DATA FOR PROCESSING below:

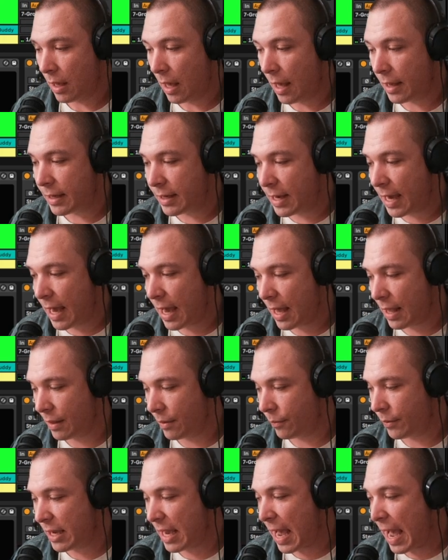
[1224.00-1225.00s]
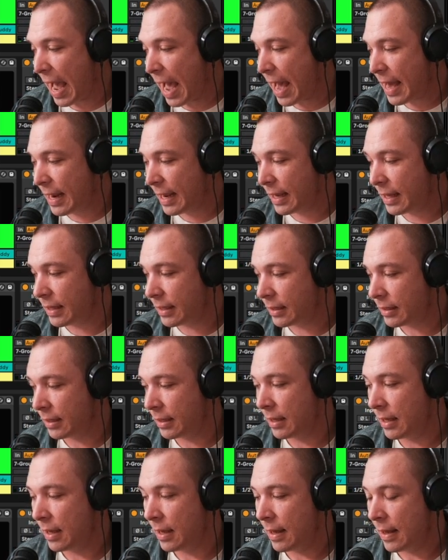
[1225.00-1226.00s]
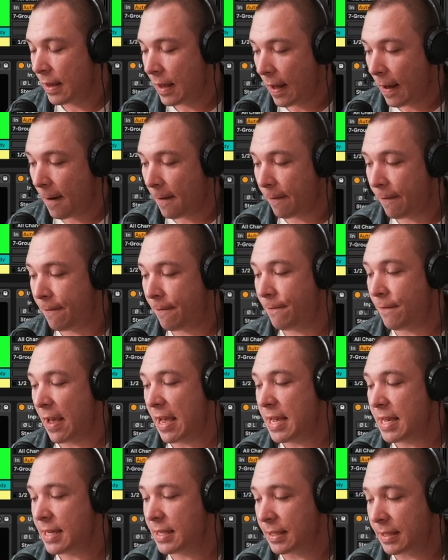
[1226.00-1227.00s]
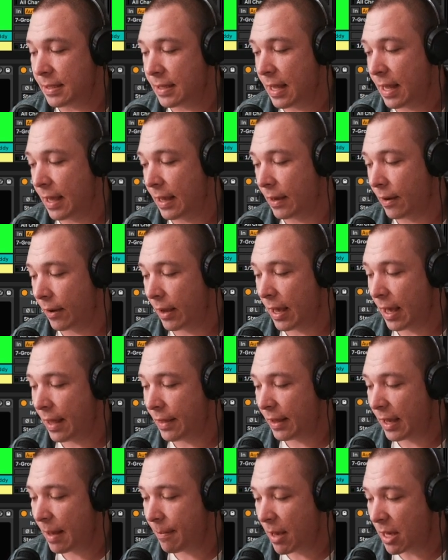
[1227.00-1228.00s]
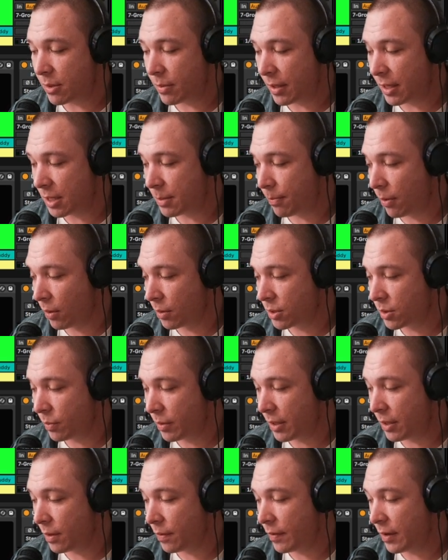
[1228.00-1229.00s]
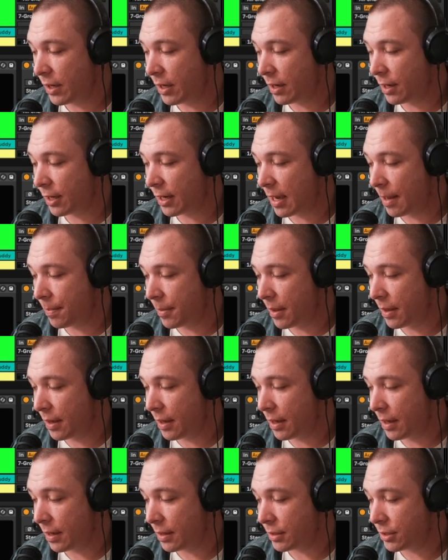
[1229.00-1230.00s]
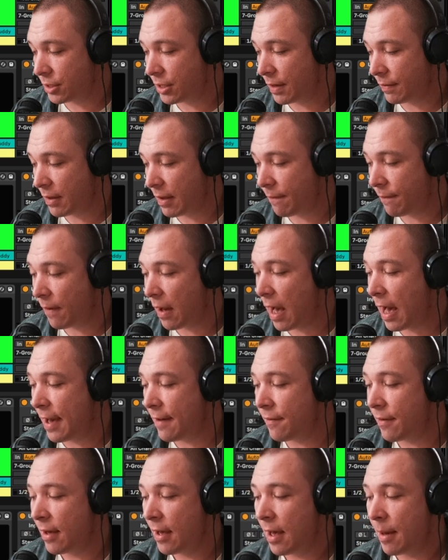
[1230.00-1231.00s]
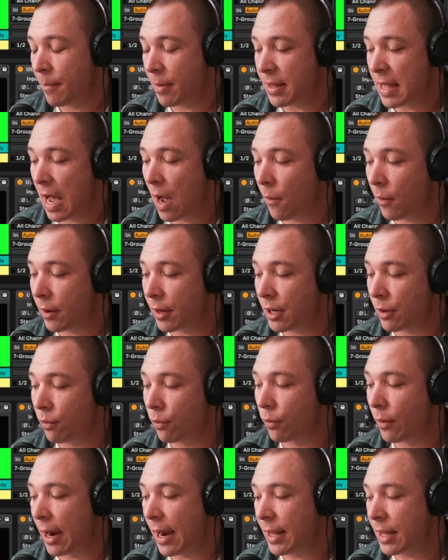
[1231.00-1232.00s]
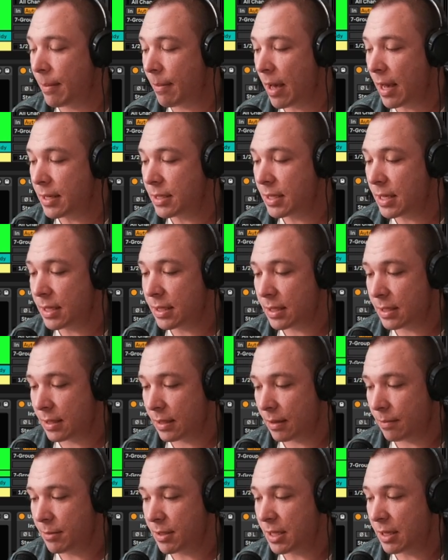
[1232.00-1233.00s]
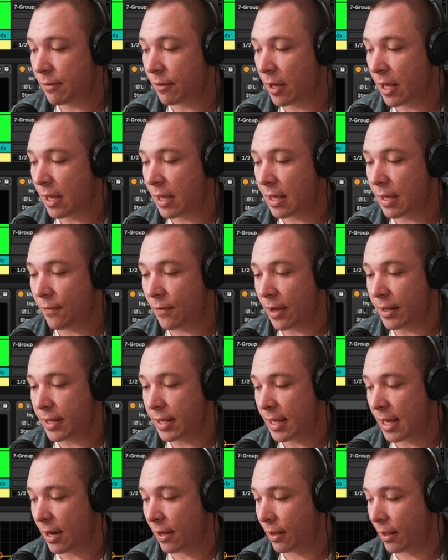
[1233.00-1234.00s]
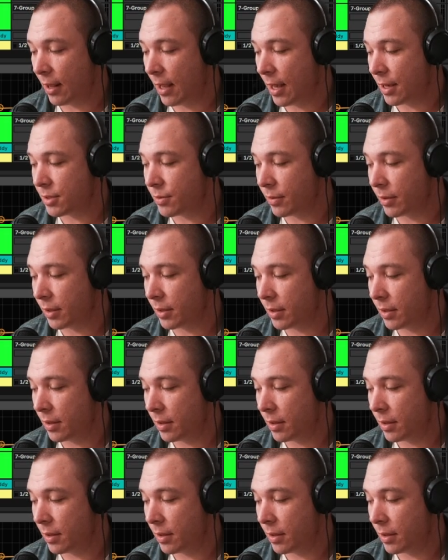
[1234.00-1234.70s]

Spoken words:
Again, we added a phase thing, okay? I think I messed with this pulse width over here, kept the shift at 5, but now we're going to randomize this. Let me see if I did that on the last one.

End of DATA FOR PROCESSING.
DATA FOR PROCESSING below:

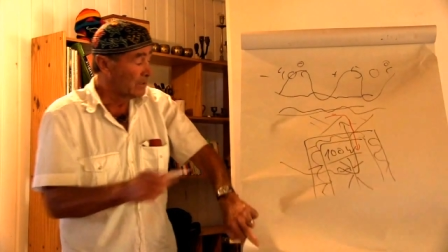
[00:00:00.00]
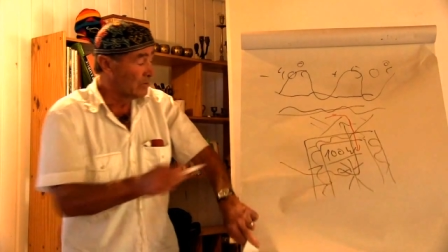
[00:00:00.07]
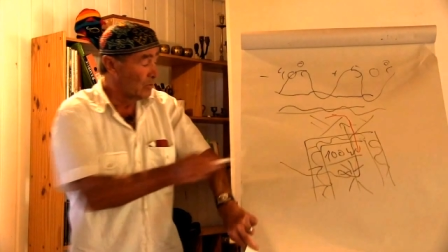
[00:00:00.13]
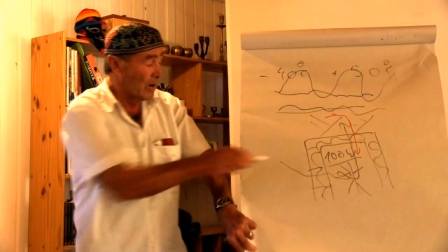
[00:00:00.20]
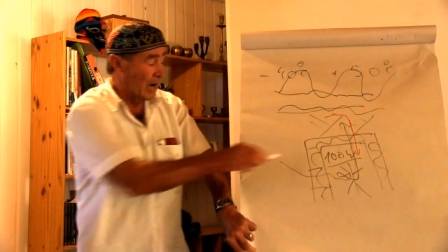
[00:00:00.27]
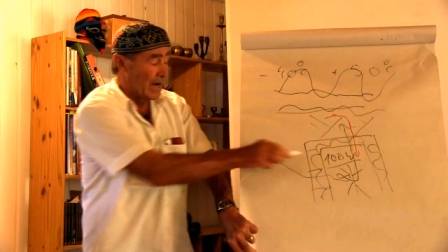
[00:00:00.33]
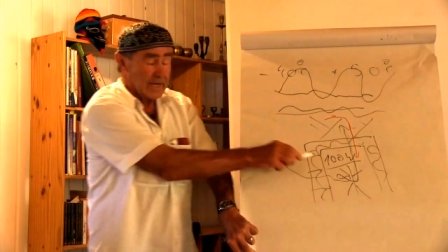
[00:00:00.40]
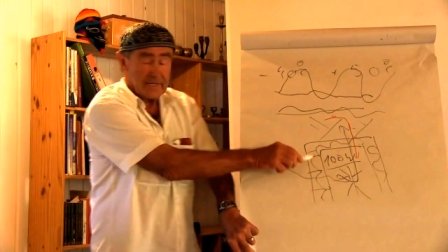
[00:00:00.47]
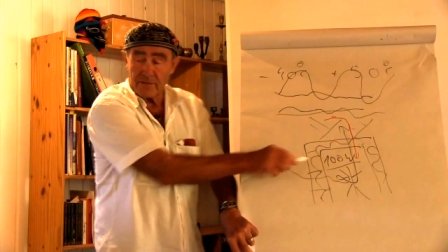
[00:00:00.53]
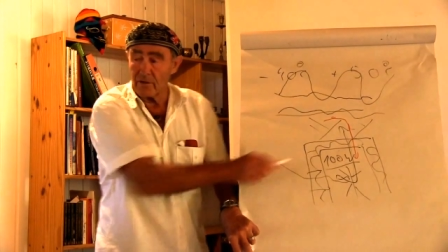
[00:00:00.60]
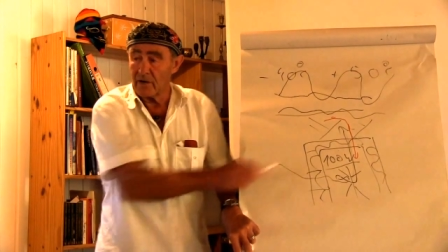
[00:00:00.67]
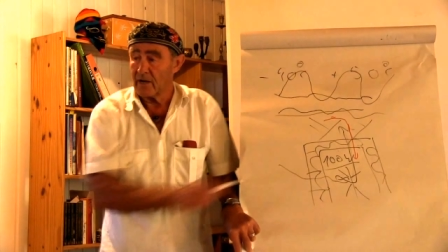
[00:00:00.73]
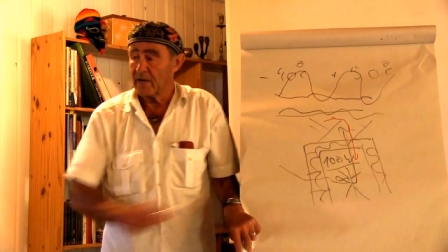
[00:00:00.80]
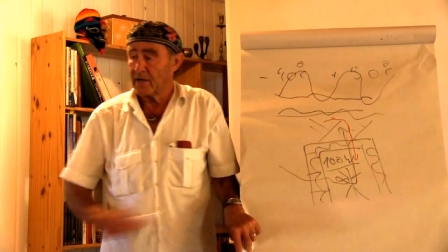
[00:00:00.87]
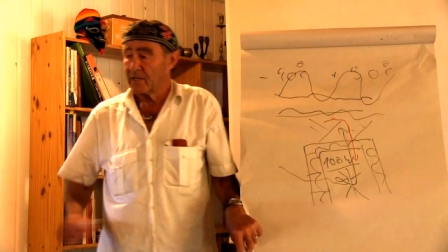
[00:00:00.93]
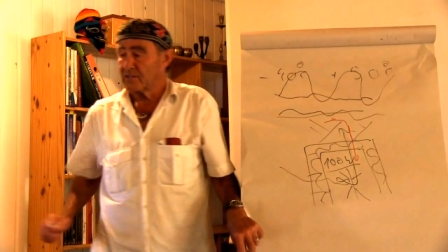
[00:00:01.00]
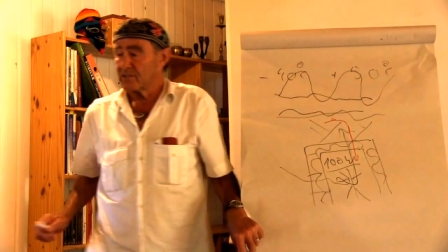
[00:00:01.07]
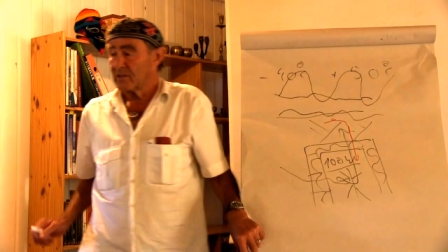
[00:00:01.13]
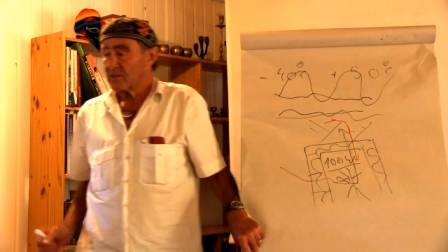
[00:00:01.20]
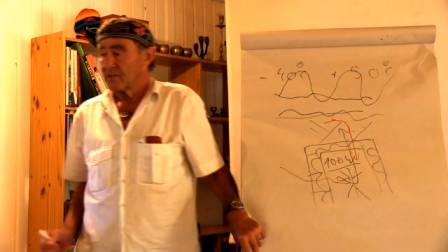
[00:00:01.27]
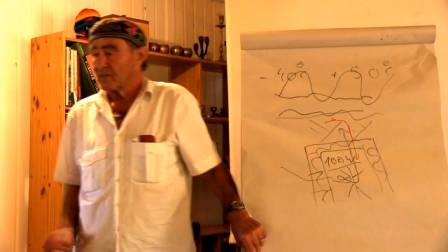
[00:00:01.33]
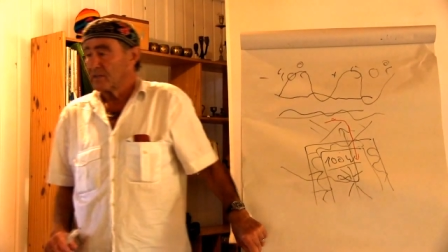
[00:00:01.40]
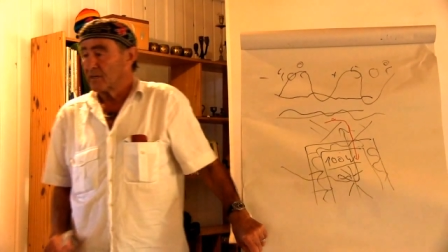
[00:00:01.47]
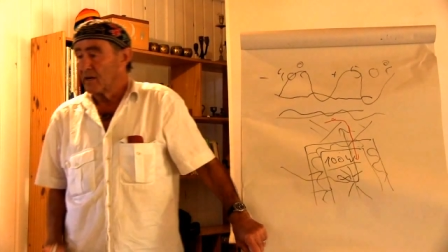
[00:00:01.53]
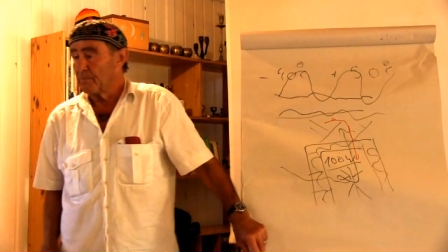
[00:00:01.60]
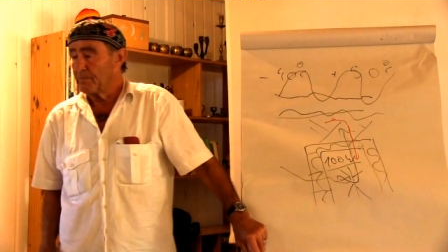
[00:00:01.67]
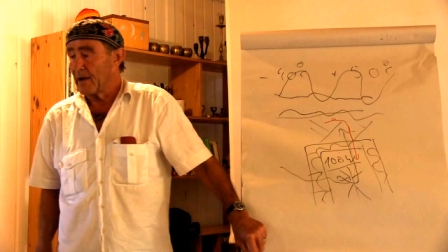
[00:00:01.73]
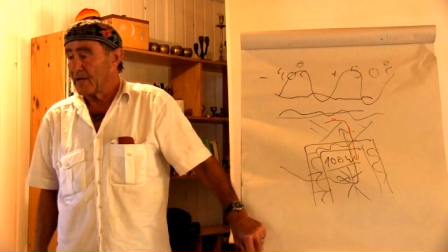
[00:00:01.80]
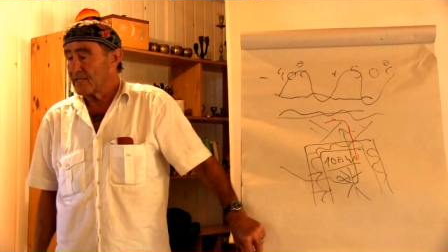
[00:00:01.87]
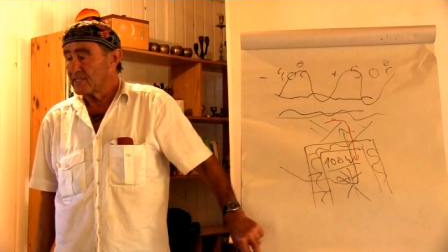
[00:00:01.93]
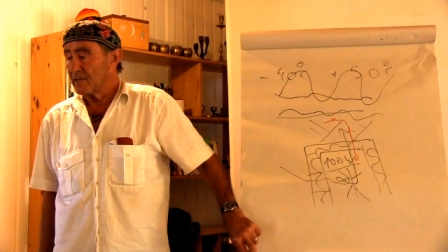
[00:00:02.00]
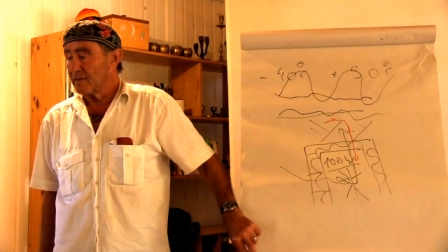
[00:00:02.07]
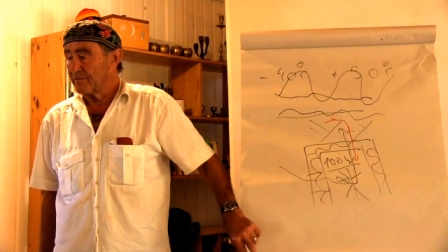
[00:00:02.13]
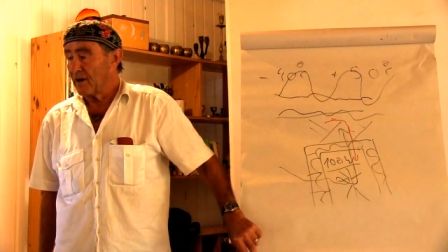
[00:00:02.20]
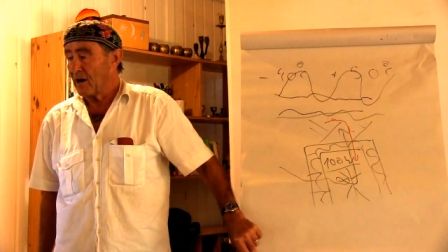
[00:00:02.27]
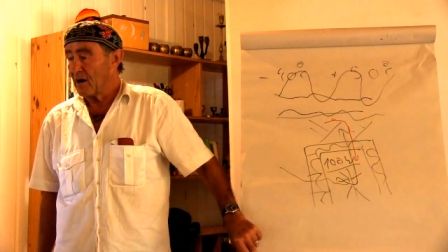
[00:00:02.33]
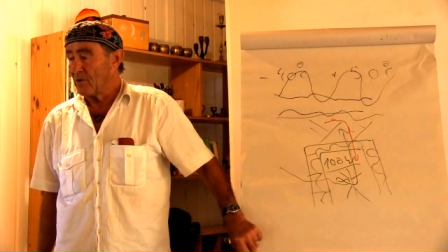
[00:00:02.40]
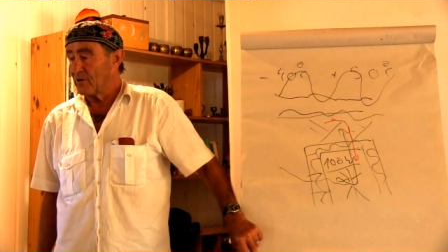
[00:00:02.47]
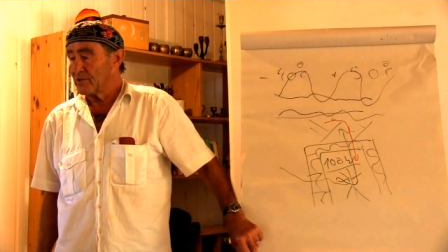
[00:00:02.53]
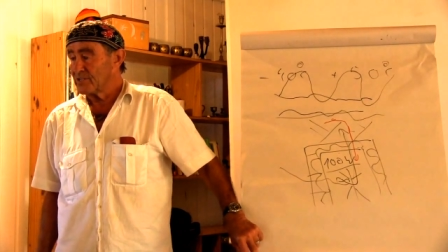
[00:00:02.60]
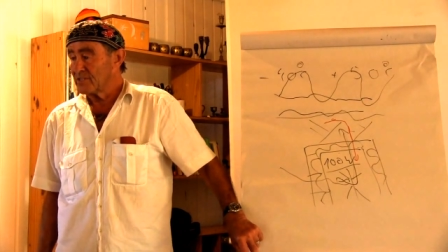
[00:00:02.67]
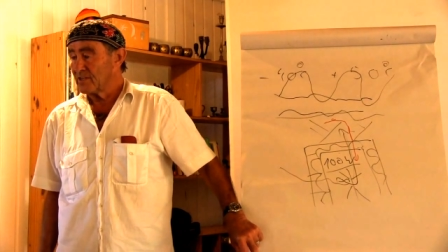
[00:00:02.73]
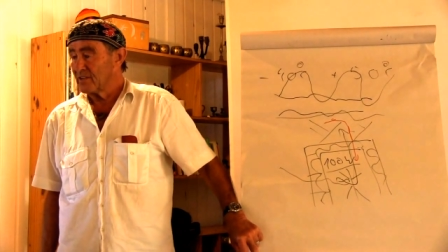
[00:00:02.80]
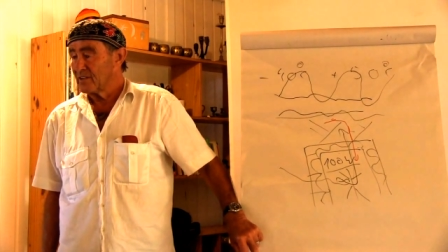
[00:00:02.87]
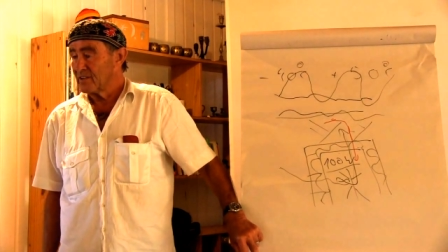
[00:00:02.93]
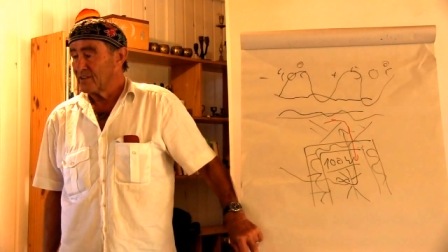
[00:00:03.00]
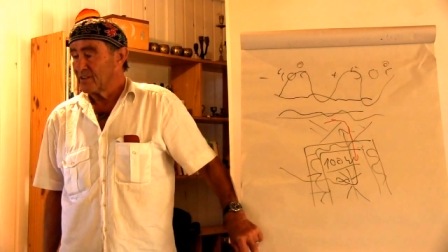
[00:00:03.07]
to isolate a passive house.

End of DATA FOR PROCESSING.

**REQUIREMENT**: Once the line with "[1226.00-1227.00s]" has been found above, output that line and every later line exactly, stopping after the line with "[1234.00-1234.70s]", and omit the pictures.

**ANSWER FOR THE TASK**:
[1226.00-1227.00s]
[1227.00-1228.00s]
[1228.00-1229.00s]
[1229.00-1230.00s]
[1230.00-1231.00s]
[1231.00-1232.00s]
[1232.00-1233.00s]
[1233.00-1234.00s]
[1234.00-1234.70s]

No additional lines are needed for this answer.